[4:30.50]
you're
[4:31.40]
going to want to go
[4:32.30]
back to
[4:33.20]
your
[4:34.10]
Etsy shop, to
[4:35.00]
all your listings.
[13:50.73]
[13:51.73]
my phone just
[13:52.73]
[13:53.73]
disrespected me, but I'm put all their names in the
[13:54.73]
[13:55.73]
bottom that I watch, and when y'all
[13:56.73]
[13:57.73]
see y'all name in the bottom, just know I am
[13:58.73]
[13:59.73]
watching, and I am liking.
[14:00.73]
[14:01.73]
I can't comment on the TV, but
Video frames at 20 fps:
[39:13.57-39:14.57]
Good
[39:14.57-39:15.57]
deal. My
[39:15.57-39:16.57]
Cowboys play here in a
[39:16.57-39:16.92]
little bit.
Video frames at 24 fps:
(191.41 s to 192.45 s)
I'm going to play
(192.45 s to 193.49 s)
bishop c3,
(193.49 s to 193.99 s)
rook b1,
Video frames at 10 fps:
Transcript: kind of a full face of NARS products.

::::::::

■ DIRECTIONS ■
The whole set of records needs to be written out exactly.

■ RESPONSE FOR THIS EXERCISE ■
[4:30.50]
you're
[4:31.40]
going to want to go
[4:32.30]
back to
[4:33.20]
your
[4:34.10]
Etsy shop, to
[4:35.00]
all your listings.
[13:50.73]
[13:51.73]
my phone just
[13:52.73]
[13:53.73]
disrespected me, but I'm put all their names in the
[13:54.73]
[13:55.73]
bottom that I watch, and when y'all
[13:56.73]
[13:57.73]
see y'all name in the bottom, just know I am
[13:58.73]
[13:59.73]
watching, and I am liking.
[14:00.73]
[14:01.73]
I can't comment on the TV, but
Video frames at 20 fps:
[39:13.57-39:14.57]
Good
[39:14.57-39:15.57]
deal. My
[39:15.57-39:16.57]
Cowboys play here in a
[39:16.57-39:16.92]
little bit.
Video frames at 24 fps:
(191.41 s to 192.45 s)
I'm going to play
(192.45 s to 193.49 s)
bishop c3,
(193.49 s to 193.99 s)
rook b1,
Video frames at 10 fps:
Transcript: kind of a full face of NARS products.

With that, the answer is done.